#### Exercise materials
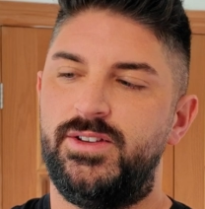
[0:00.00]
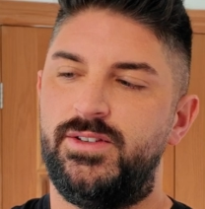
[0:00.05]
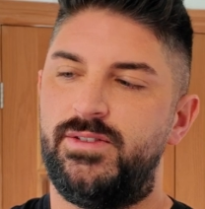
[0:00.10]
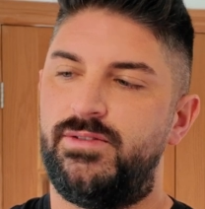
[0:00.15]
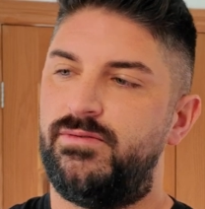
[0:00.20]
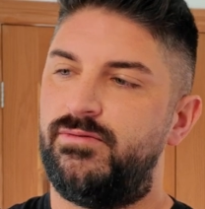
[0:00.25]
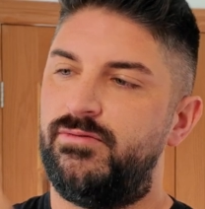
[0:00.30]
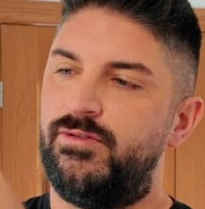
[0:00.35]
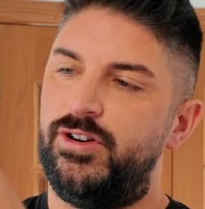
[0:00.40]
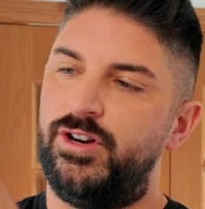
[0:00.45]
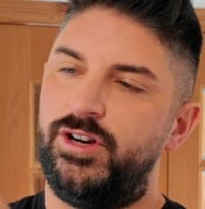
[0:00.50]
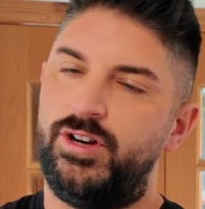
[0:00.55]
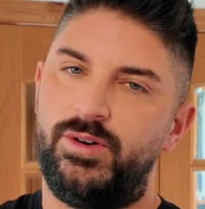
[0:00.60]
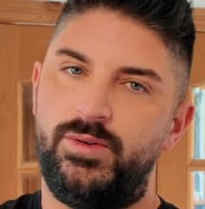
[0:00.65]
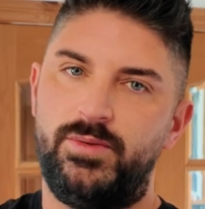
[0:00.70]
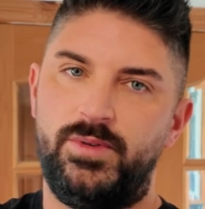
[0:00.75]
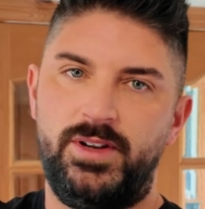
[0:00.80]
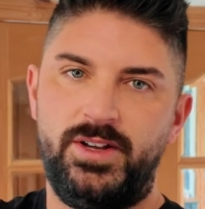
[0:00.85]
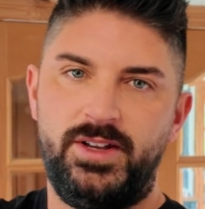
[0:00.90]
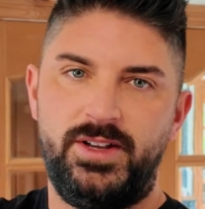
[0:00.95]

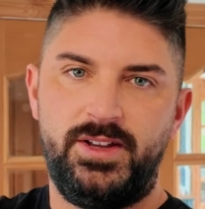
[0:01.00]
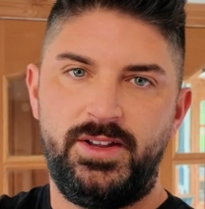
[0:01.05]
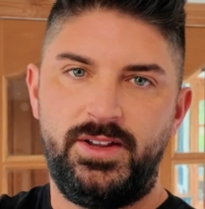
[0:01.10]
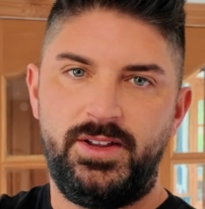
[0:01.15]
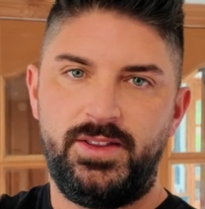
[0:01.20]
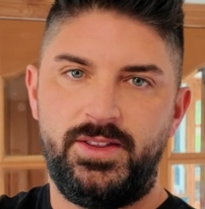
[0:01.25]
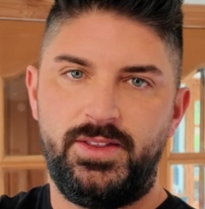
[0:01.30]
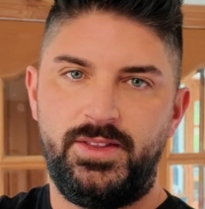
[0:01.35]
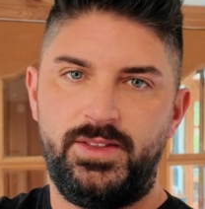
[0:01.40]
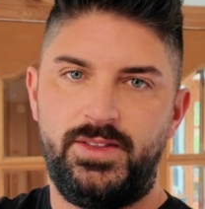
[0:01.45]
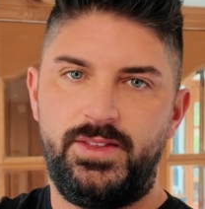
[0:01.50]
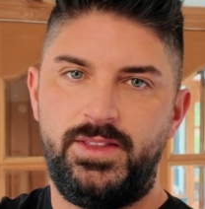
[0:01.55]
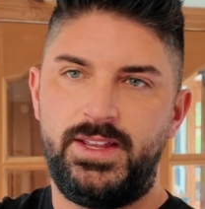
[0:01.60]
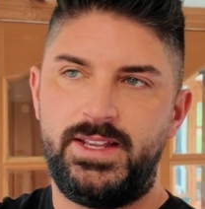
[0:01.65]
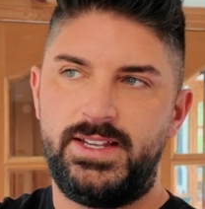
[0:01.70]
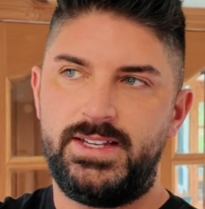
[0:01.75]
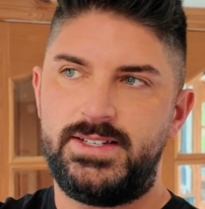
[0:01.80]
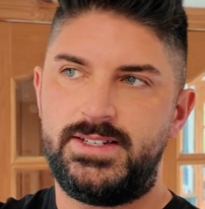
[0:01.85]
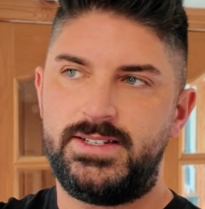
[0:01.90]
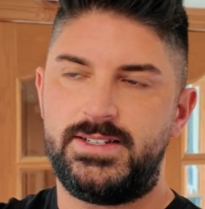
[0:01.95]
through
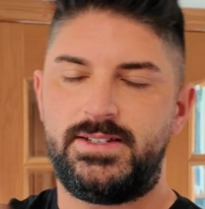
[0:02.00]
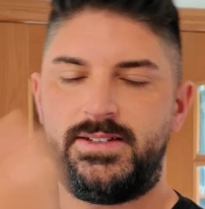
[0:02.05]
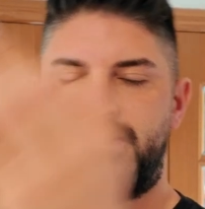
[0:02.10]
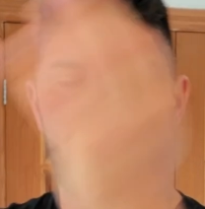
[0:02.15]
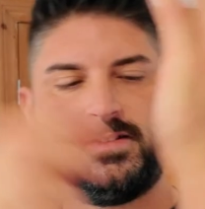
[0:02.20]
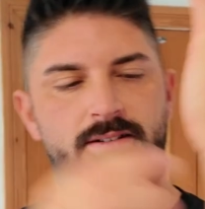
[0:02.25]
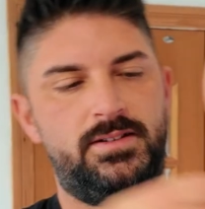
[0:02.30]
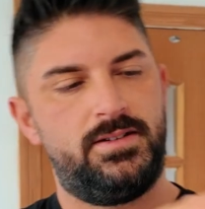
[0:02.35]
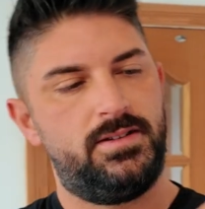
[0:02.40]
this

#### Description of the task
A faithful copy of each entry is required, and no picture may be carried into it.

#### Written answer
[0:00.00]
[0:00.05]
[0:00.10]
[0:00.15]
[0:00.20]
[0:00.25]
[0:00.30]
[0:00.35]
[0:00.40]
[0:00.45]
[0:00.50]
[0:00.55]
[0:00.60]
[0:00.65]
[0:00.70]
[0:00.75]
[0:00.80]
[0:00.85]
[0:00.90]
[0:00.95]

[0:01.00]
[0:01.05]
[0:01.10]
[0:01.15]
[0:01.20]
[0:01.25]
[0:01.30]
[0:01.35]
[0:01.40]
[0:01.45]
[0:01.50]
[0:01.55]
[0:01.60]
[0:01.65]
[0:01.70]
[0:01.75]
[0:01.80]
[0:01.85]
[0:01.90]
[0:01.95]
through
[0:02.00]
[0:02.05]
[0:02.10]
[0:02.15]
[0:02.20]
[0:02.25]
[0:02.30]
[0:02.35]
[0:02.40]
this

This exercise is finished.